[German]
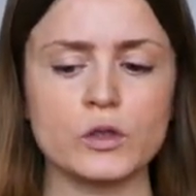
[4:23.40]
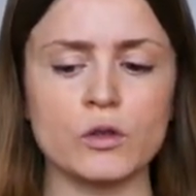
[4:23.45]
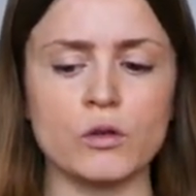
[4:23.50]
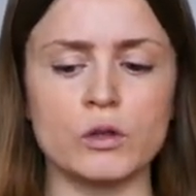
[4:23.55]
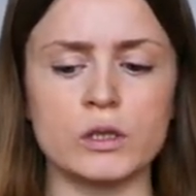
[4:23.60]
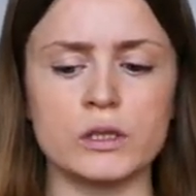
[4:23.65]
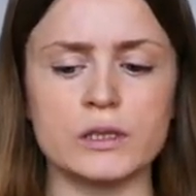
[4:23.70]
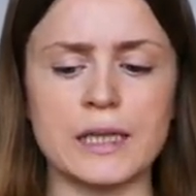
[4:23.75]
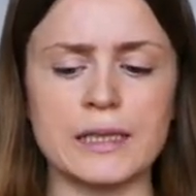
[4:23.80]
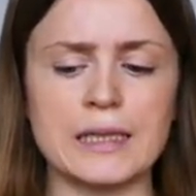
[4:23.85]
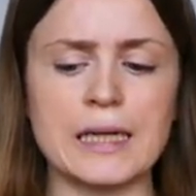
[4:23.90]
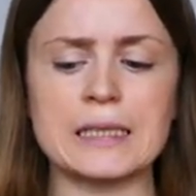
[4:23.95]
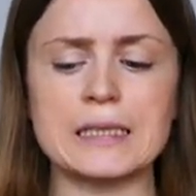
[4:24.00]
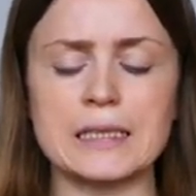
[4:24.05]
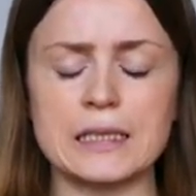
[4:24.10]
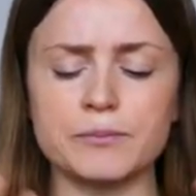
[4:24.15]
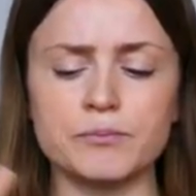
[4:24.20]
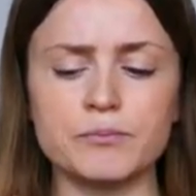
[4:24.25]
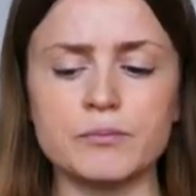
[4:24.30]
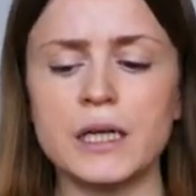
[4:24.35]
Und dann
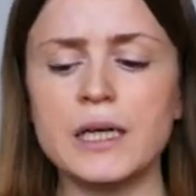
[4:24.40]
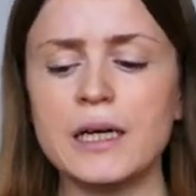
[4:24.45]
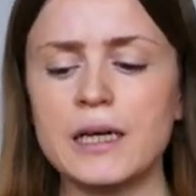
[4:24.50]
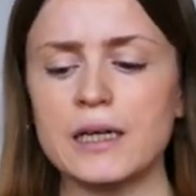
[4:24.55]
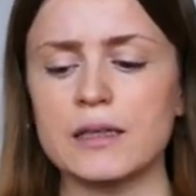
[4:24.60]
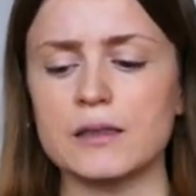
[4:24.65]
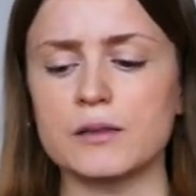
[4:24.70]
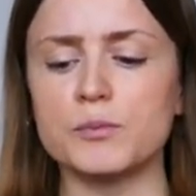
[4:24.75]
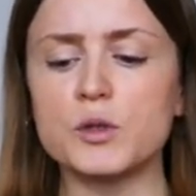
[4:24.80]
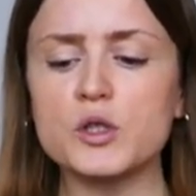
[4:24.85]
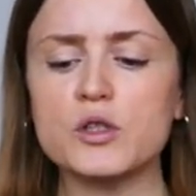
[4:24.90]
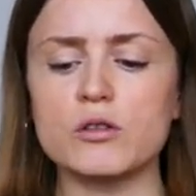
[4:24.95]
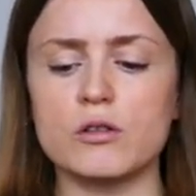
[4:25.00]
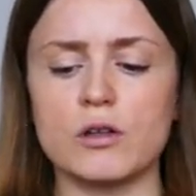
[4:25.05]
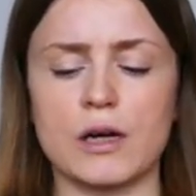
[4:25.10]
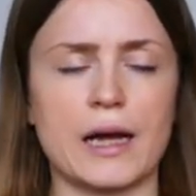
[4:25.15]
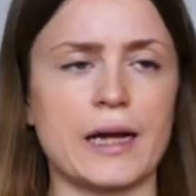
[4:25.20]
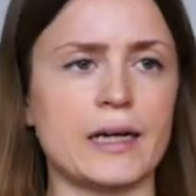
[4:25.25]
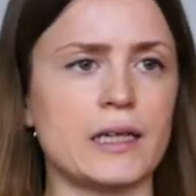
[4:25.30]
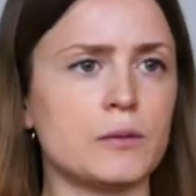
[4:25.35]
dachte ich, hm, es müsste
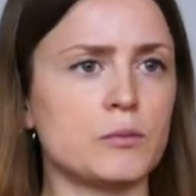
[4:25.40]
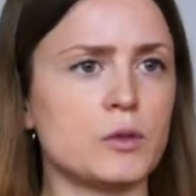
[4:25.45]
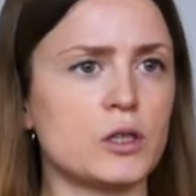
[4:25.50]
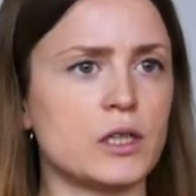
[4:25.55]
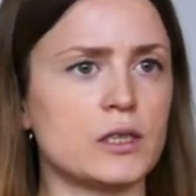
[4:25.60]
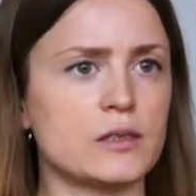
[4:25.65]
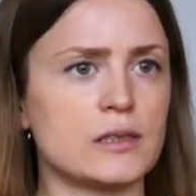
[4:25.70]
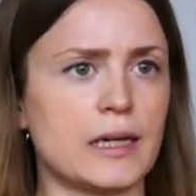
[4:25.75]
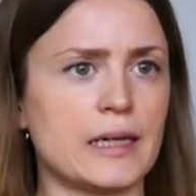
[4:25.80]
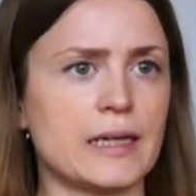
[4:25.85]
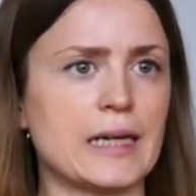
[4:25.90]
doch eigentlich möglich sein,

**Task directions**. Go through the entries and retype each one exactly, skipping any image.

**Task answer**.
[German]
[4:23.40]
[4:23.45]
[4:23.50]
[4:23.55]
[4:23.60]
[4:23.65]
[4:23.70]
[4:23.75]
[4:23.80]
[4:23.85]
[4:23.90]
[4:23.95]
[4:24.00]
[4:24.05]
[4:24.10]
[4:24.15]
[4:24.20]
[4:24.25]
[4:24.30]
[4:24.35]
Und dann
[4:24.40]
[4:24.45]
[4:24.50]
[4:24.55]
[4:24.60]
[4:24.65]
[4:24.70]
[4:24.75]
[4:24.80]
[4:24.85]
[4:24.90]
[4:24.95]
[4:25.00]
[4:25.05]
[4:25.10]
[4:25.15]
[4:25.20]
[4:25.25]
[4:25.30]
[4:25.35]
dachte ich, hm, es müsste
[4:25.40]
[4:25.45]
[4:25.50]
[4:25.55]
[4:25.60]
[4:25.65]
[4:25.70]
[4:25.75]
[4:25.80]
[4:25.85]
[4:25.90]
doch eigentlich möglich sein,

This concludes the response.